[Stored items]

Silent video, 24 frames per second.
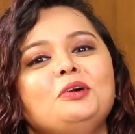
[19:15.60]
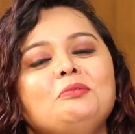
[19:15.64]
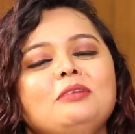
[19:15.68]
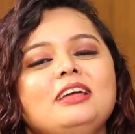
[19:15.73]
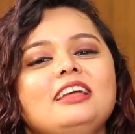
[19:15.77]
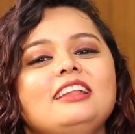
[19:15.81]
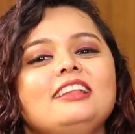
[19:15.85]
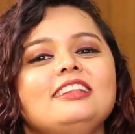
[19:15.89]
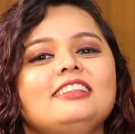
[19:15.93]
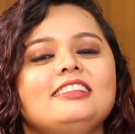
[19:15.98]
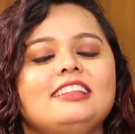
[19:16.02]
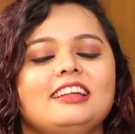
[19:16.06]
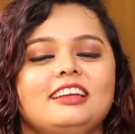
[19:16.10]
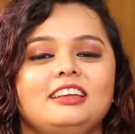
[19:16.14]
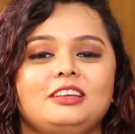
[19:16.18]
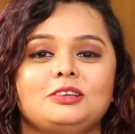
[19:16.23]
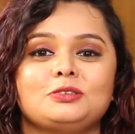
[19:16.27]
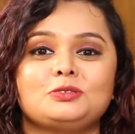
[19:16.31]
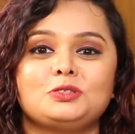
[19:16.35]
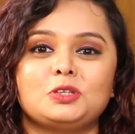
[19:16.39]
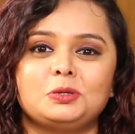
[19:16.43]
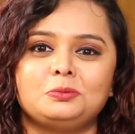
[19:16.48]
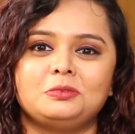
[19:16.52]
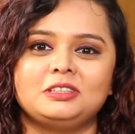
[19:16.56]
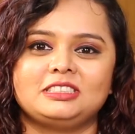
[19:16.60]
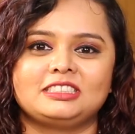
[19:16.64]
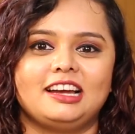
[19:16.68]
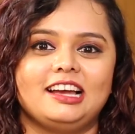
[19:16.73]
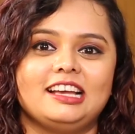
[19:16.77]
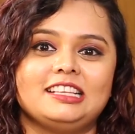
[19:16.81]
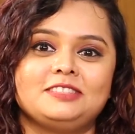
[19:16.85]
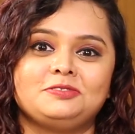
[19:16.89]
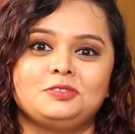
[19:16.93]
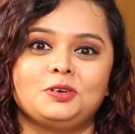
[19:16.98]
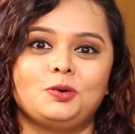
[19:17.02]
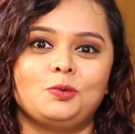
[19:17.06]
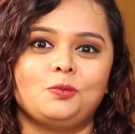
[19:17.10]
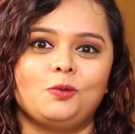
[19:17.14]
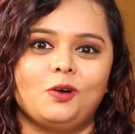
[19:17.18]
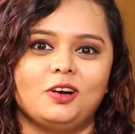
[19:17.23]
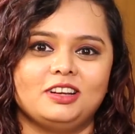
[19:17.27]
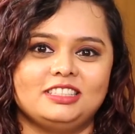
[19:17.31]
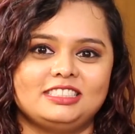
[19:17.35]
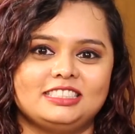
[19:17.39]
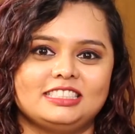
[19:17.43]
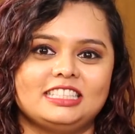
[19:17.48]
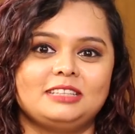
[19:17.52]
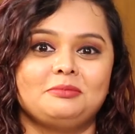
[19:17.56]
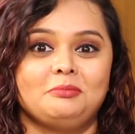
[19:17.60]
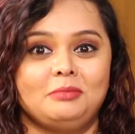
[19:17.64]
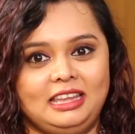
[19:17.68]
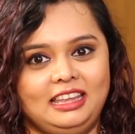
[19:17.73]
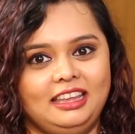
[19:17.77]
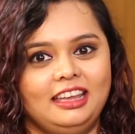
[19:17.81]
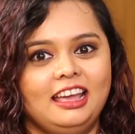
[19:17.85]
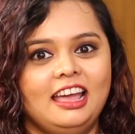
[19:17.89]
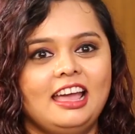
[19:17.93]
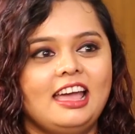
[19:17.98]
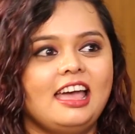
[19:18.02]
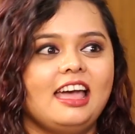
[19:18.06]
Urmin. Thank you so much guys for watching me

==

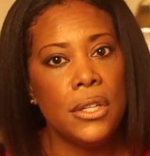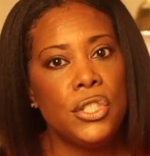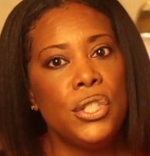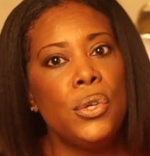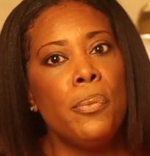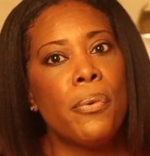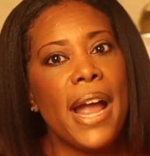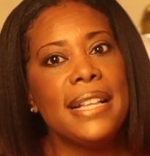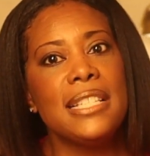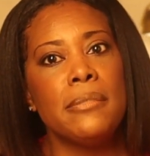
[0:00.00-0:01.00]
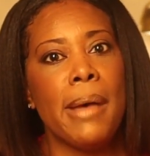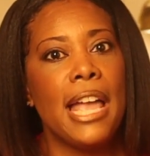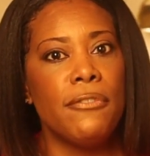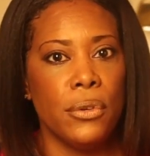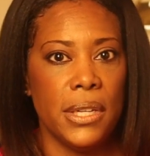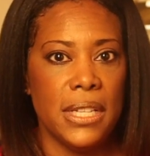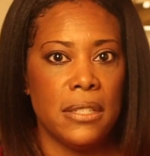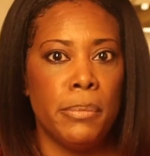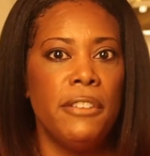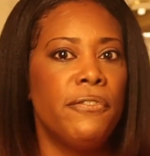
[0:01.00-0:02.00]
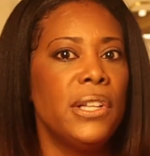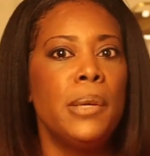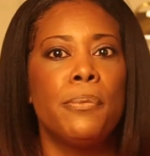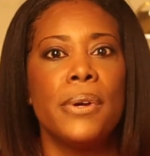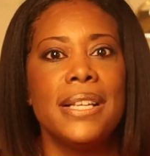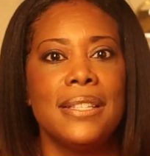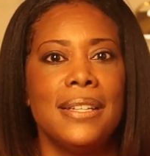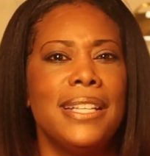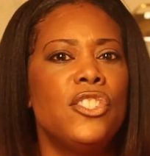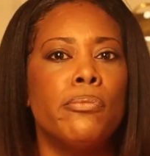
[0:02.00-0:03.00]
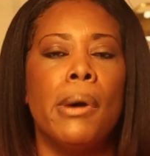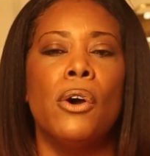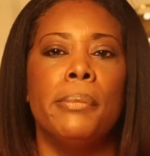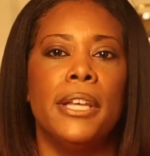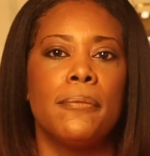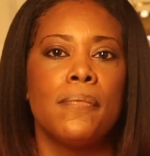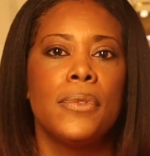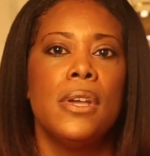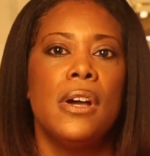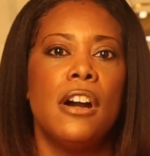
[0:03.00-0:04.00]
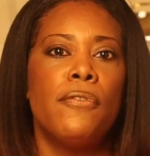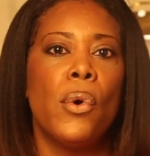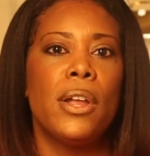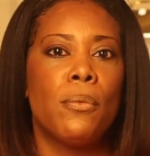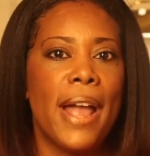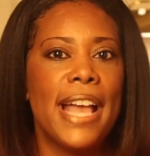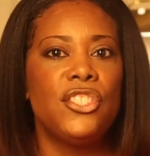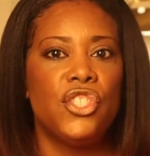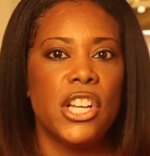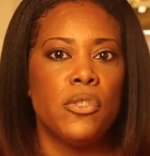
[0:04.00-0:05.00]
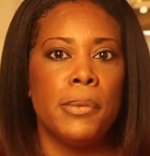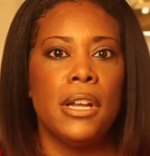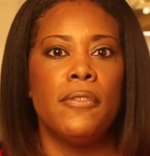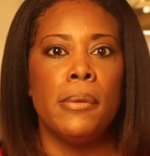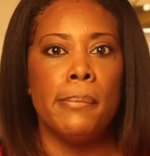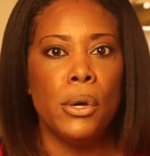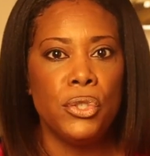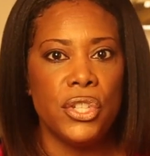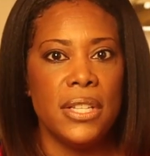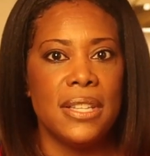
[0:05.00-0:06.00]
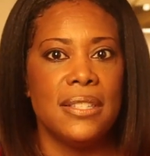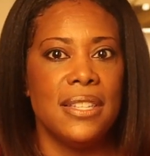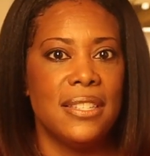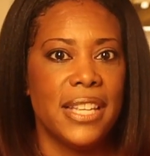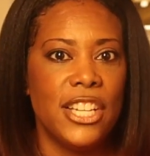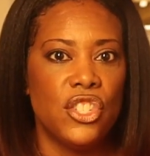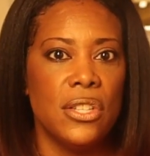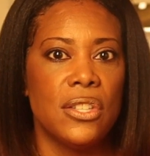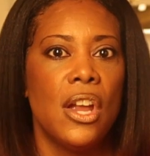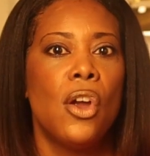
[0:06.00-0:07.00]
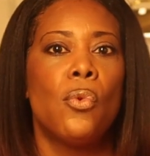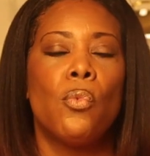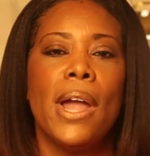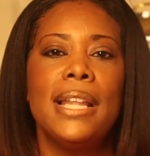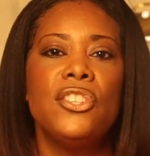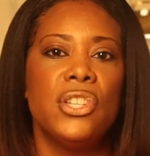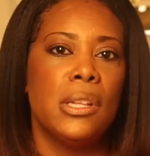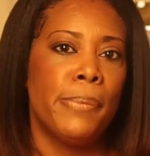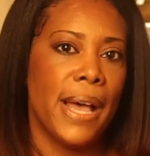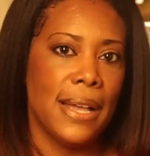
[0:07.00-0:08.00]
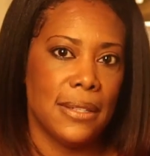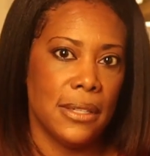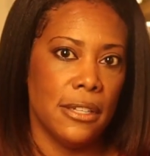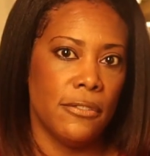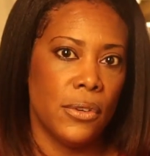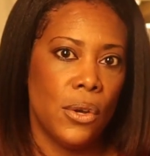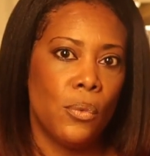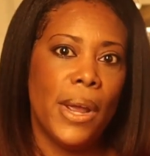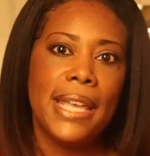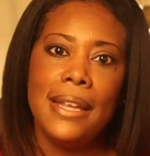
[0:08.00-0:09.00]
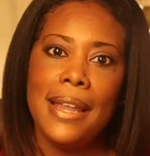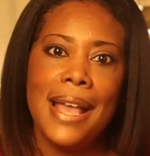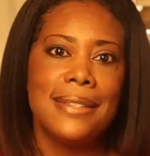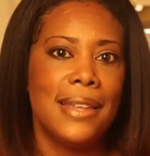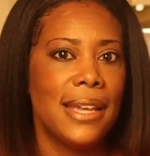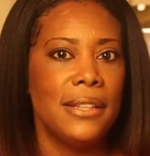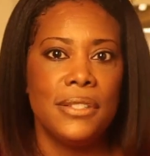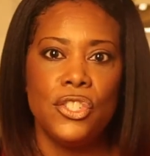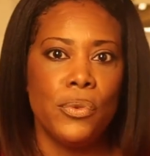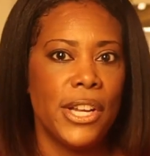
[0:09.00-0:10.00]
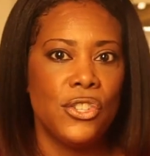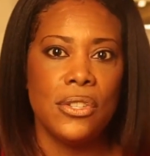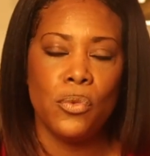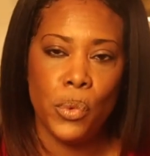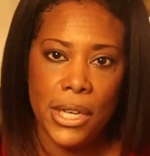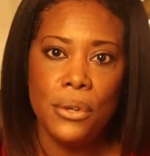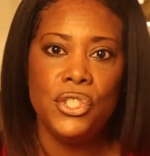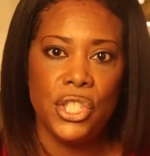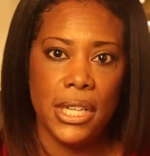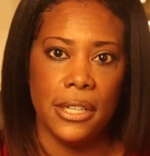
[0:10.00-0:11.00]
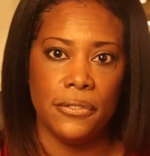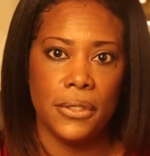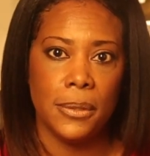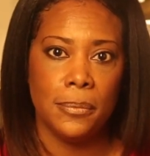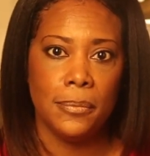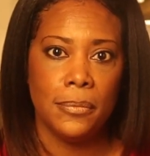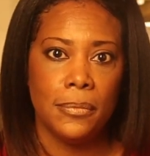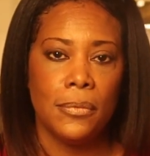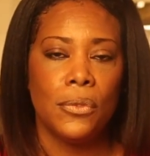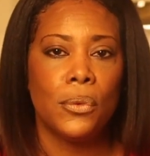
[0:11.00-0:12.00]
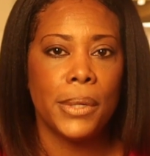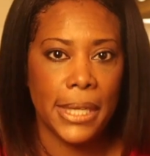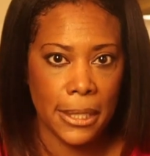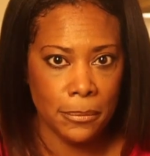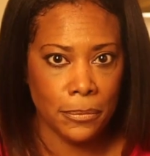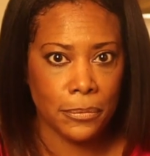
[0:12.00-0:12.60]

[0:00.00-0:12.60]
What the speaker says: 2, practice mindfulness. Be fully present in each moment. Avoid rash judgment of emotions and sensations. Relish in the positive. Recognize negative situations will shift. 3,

WHAT NEEDS TO BE DONE = Above, find the line holding "[0:01.00-0:02.00]" and the line holding "What the speaker". Print exactly those two lines and every line between them, but no pictures.

YOUR RESPONSE =
[0:01.00-0:02.00]
[0:02.00-0:03.00]
[0:03.00-0:04.00]
[0:04.00-0:05.00]
[0:05.00-0:06.00]
[0:06.00-0:07.00]
[0:07.00-0:08.00]
[0:08.00-0:09.00]
[0:09.00-0:10.00]
[0:10.00-0:11.00]
[0:11.00-0:12.00]
[0:12.00-0:12.60]

[0:00.00-0:12.60]
What the speaker says: 2, practice mindfulness. Be fully present in each moment. Avoid rash judgment of emotions and sensations. Relish in the positive. Recognize negative situations will shift. 3,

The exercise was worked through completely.